Dringende Evakuierung erforderlich
Waisenhausmitarbeiter warnen, dass noch mehr Kinder sterben könnten, und fordern eine dringende Evakuierung aus Khartum. Am Montag befanden sich mindestens 341 Kinder im Waisenhaus, darunter 165 Babys im Alter zwischen einem und sechs Monaten und 48 Babys im Alter zwischen sieben und 12 Monaten. Die restlichen 128 Kinder sind zwischen einem und dreizehn Jahren alt.
24 Kinder der Gruppe wurden vor Kriegsausbruch in Krankenhäusern in Khartum behandelt, diese mussten jedoch wegen Stromausfällen oder Beschuss in der Gegend schließen, sagt Heba Abdalla, die als Kind im Waisenhaus lebte und jetzt dort als arbeitet Krankenschwester. Die Kinder wurden daraufhin ins Waisenhaus zurückgeschickt.
War schon immer schwierig
Laut Moustafa verfügte das Waisenhaus bereits vor Ausbruch der Kämpfe nicht über die richtige Infrastruktur und Ausrüstung. In jedem Zimmer waren etwa 20 bis 25 Kinder zusammengepfercht. Viele schliefen auf dem Boden. Die Babys lagen zu zweit in ihrem Bettchen.
Das Waisenhaus wurde 1961 gegründet. Obwohl es von der Regierung finanziert wird, ist es stark auf Spenden und Unterstützung nationaler und internationaler Wohltätigkeitsorganisationen angewiesen. Auch im Februar 2022 sorgte die Einrichtung für Schlagzeilen, als in weniger als drei Monaten mindestens 54 Kinder starben. Aktivisten riefen daraufhin online zur Unterstützung auf und die Armee schickte unter anderem Nahrungsmittelhilfe.
Krise im Sudan
Im Sudan kam es Mitte April zu einem heftigen Machtkampf zwischen Armeechef Abdel Fattah al-Burhan und dem Chef der paramilitärischen Rapid Support Forces (RSF), Mohamed Hamdan Dagalo. Die RSF hat sich inzwischen zu einer militärischen und wirtschaftlichen Kraft entwickelt, die al-Burhan brechen will.

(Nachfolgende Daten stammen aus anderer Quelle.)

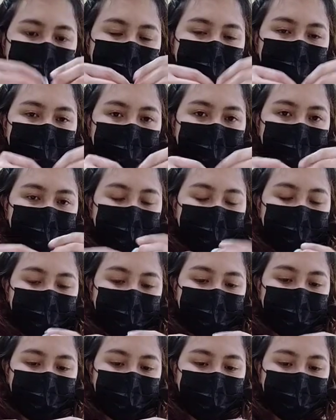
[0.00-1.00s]
next
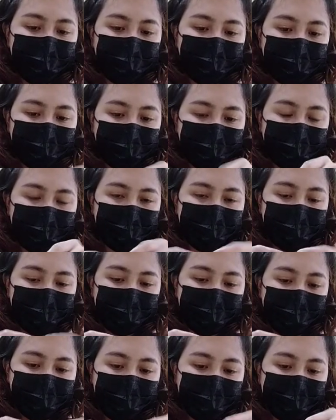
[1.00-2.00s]
one.
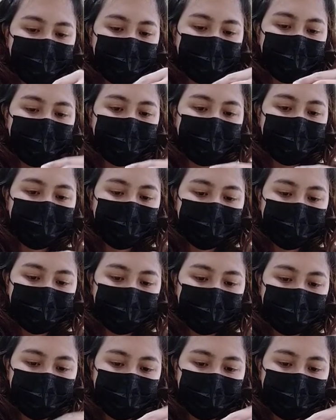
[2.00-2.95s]
Same procedure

Seit dem 15. April wurden bei den Kämpfen mehr als 860 Zivilisten getötet, darunter mindestens 190 Kinder. Tausende weitere wurden verletzt, berichtet das sudanesische Ärztesyndikat, das die Zahl der zivilen Opfer überwacht. Die tatsächliche Zahl dürfte deutlich höher liegen.
Mehr als 1,65 Millionen Menschen wurden vertrieben und flohen in sicherere Regionen im Sudan oder in benachbarte Länder. Andere sind in ihren Häusern gefangen, während die Wasser- und Nahrungsmittelvorräte immer knapper werden.
Die Kämpfe beeinträchtigen auch die Arbeit humanitärer Gruppen. Laut UNICEF benötigen mehr als 13,6 Millionen Kinder im Sudan dringend humanitäre Hilfe. Das ist ein erheblicher Anstieg im Vergleich zur Vorkriegszeit, als die Zahl bereits fast neun Millionen betrug.